How do I avoid paying tax on pension withdrawals?

Canny savers are making the biggest pension withdrawals in early spring to slash or erase tax bills, new research suggests.

Average sums taken out spike in March and April, as pension investors juggle their finances just before the end of the tax year.

Some retirees wait until the final months to do their sums to stay under income tax thresholds and avoid unnecessary payments to the taxman, explains Hargreaves Lansdown which carried out the research.

Thresholds for 2018/2019 tax year. You don’t get a personal allowance on taxable income over £123,700. Source: Gov.uk

Note that the top of the basic rate band is £43,430 in Scotland. You can find more on Scottish bands here.

The income tax bands for 2019/2020 are nil for up to £12,500 per year, 20 per cent for up to £50,000, 40 per cent for up to £150,000, and 45 per cent above that. Read more here, and for Scotland check here.

How do you manage pension withdrawals?

Nathan Long of Hargreaves Lansdown offers the following tips:

1. Balance income and tax: Pension income is taxable, so you need to make sure what other income you’ll receive in the year to work out what tax you’ll have to pay.

You can manage your income in line with particular tax bands, you start paying tax at £11,851 of income and higher rate tax at £46,350 (£43,430 in Scotland).

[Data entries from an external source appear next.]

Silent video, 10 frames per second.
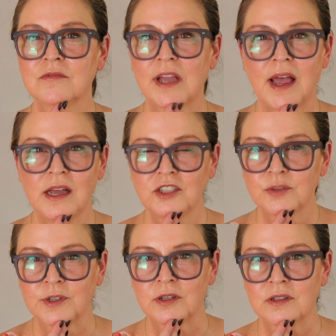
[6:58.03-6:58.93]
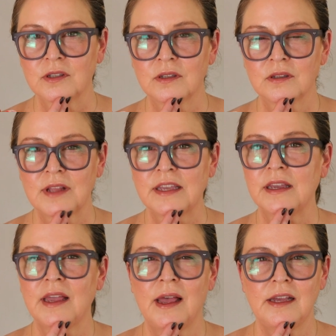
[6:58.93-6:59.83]
cashmere, like a
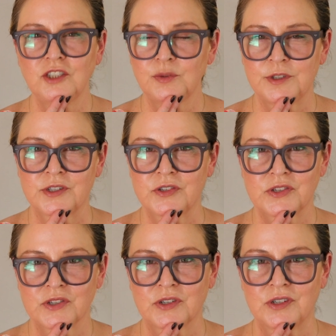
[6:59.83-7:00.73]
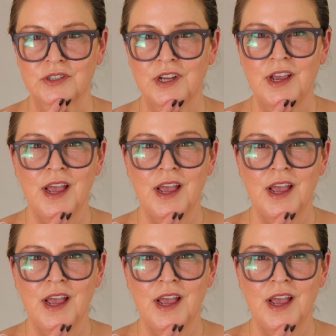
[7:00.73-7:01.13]
cashmere skirt,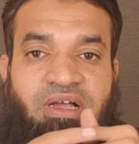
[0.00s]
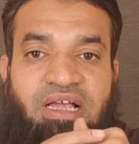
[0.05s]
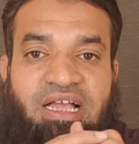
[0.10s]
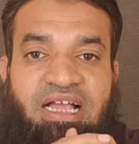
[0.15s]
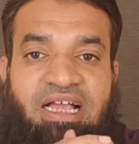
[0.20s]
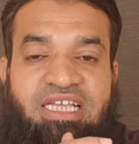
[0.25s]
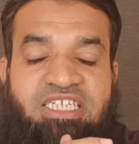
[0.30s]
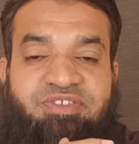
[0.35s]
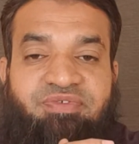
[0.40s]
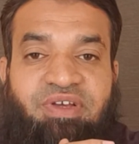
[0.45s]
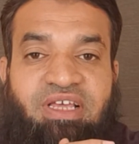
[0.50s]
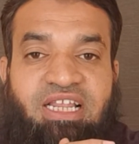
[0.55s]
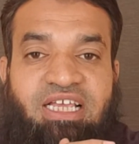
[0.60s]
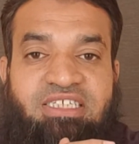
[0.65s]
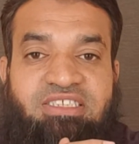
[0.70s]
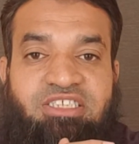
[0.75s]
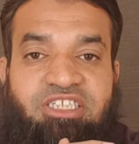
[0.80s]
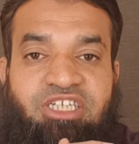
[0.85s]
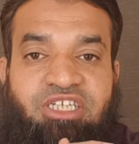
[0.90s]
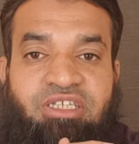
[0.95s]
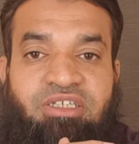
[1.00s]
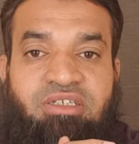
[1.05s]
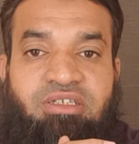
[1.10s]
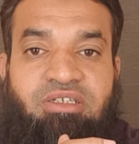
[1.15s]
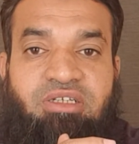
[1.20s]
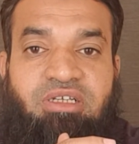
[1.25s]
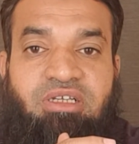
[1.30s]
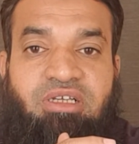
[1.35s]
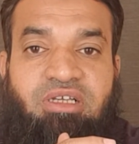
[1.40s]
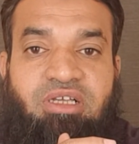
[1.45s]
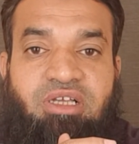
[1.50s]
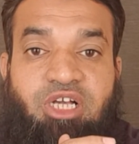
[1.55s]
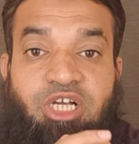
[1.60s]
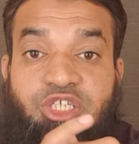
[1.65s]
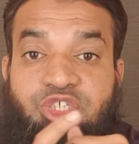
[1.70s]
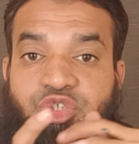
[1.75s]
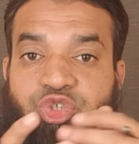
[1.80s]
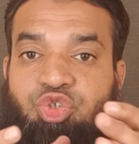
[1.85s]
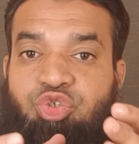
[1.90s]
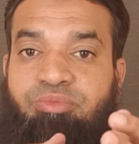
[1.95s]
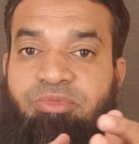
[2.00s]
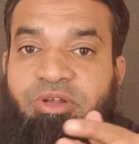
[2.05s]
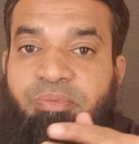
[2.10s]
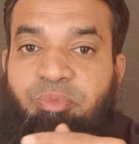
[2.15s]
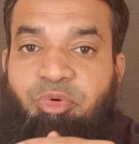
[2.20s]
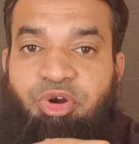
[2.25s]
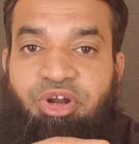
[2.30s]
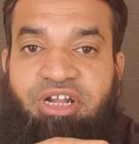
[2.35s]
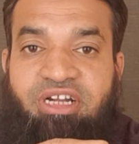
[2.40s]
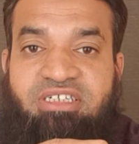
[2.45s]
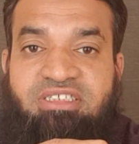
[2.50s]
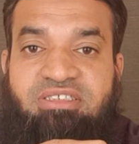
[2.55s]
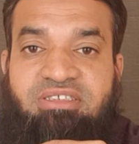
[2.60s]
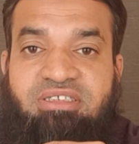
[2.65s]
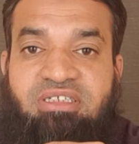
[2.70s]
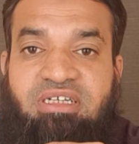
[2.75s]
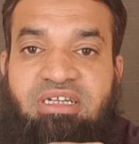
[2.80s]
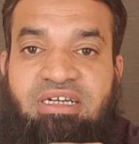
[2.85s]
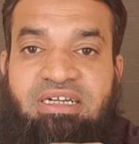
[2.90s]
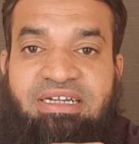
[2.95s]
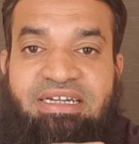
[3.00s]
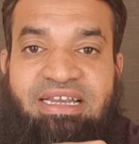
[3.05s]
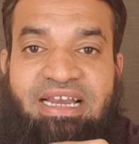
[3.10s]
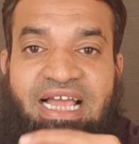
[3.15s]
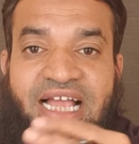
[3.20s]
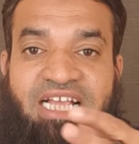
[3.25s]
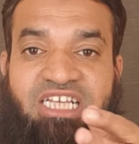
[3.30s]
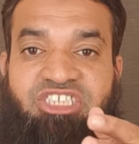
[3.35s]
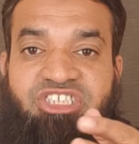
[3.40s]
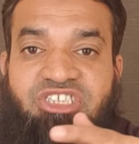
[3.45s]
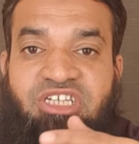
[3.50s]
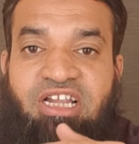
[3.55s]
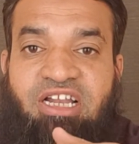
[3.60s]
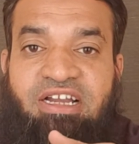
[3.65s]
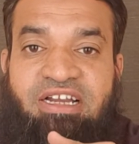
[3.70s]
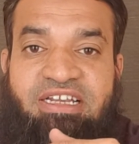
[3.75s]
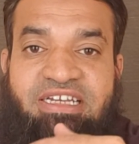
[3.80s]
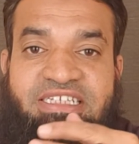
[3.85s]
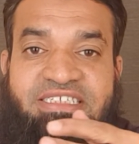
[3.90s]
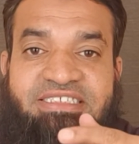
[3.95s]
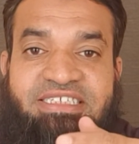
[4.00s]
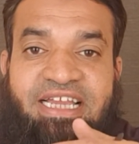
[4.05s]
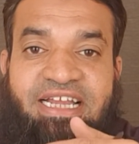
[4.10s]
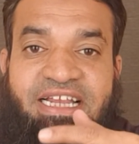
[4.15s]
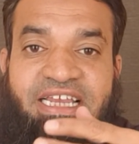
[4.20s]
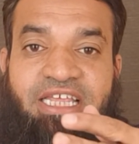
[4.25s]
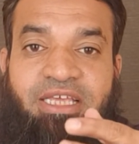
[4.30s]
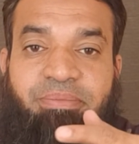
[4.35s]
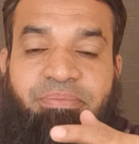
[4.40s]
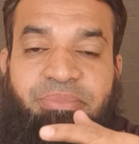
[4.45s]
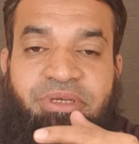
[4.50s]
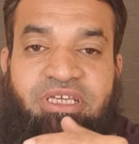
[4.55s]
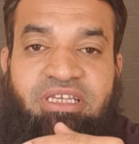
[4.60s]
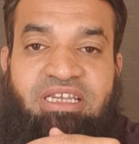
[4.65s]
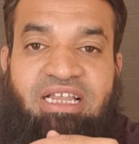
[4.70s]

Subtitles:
as well as in consumer products, trash and recycling bin,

2. Plan together: It pays to plan your finances with your other half. Balance pension withdrawals with earnings from employment depending on your combined situation.

3. Use Isas for income: Anything withdrawn from an Isa is tax free, so it’s useful to squirrel spare money away into an Isa to act as a supplement to your pension income. 

You get to put away £20,000 into Isas each tax year, so there is plenty of scope up a tax free pot alongside.

4. Hold a cash buffer for pension income payments: Drawdown is riskier than buying a guaranteed income from an annuity because if your investments don’t perform as well as you expect you could run out of money.

Lessen the risk by holding a year’s worth of income as cash so as to avoid being forced to sell your investments if the market falls heavily.

5. Sell investments carefully: Be careful if you are selling investments to fund your income. It’s not necessarily best to sell from all of your investments equally.

Make sure when selling investments you don’t dramatically change the level of risk you are taking.